# Source records
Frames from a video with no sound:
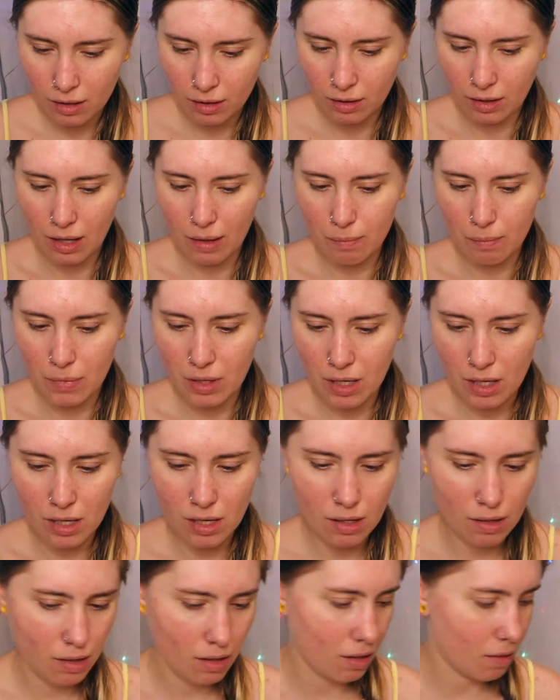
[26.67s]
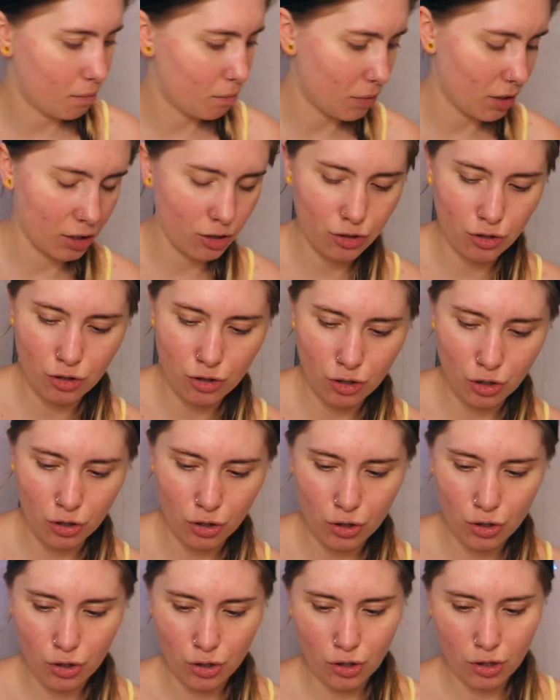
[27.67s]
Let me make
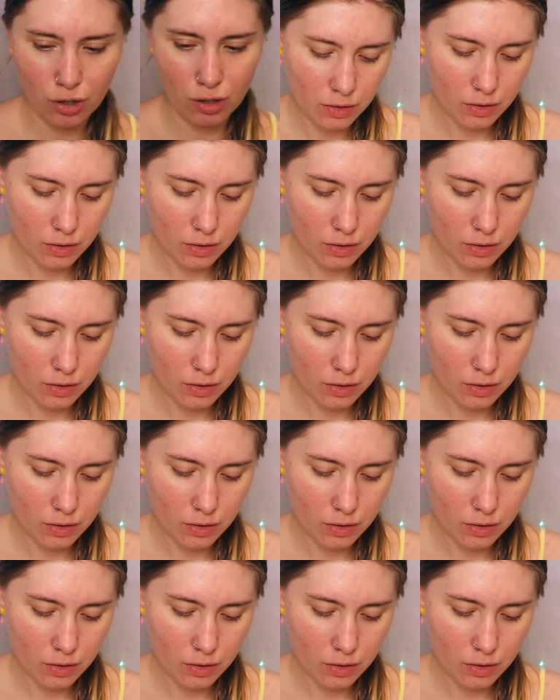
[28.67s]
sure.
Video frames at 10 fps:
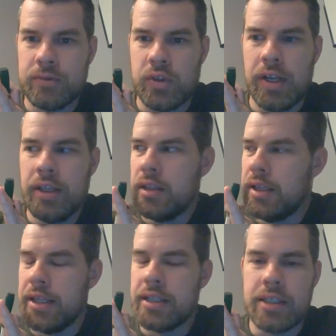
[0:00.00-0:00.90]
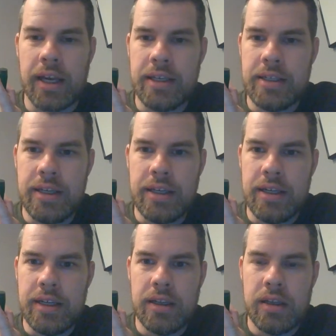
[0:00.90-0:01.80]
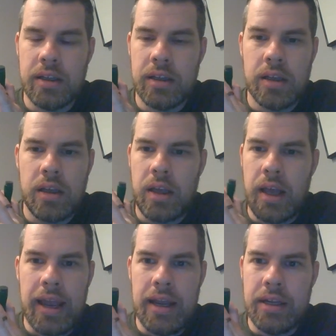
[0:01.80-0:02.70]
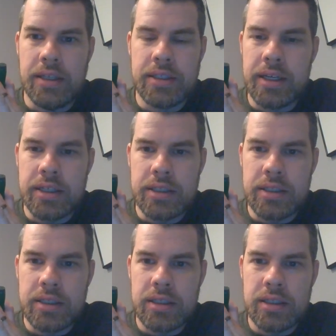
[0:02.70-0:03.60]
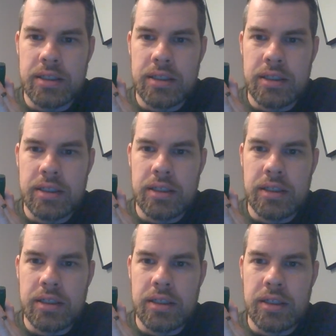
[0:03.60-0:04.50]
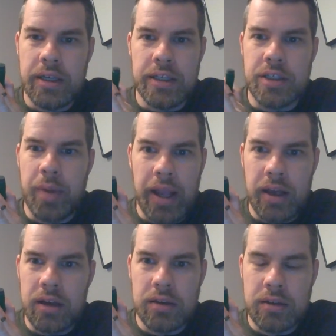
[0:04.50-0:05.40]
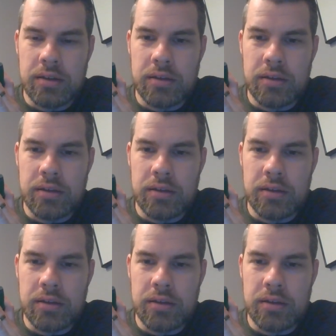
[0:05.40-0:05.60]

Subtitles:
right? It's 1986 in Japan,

# Directions
Excluding all pictures, output exactly the lines from the line containing "Video frames at" through the last line of the entries above.

# Solved problem
Video frames at 10 fps:
[0:00.00-0:00.90]
[0:00.90-0:01.80]
[0:01.80-0:02.70]
[0:02.70-0:03.60]
[0:03.60-0:04.50]
[0:04.50-0:05.40]
[0:05.40-0:05.60]

Subtitles:
right? It's 1986 in Japan,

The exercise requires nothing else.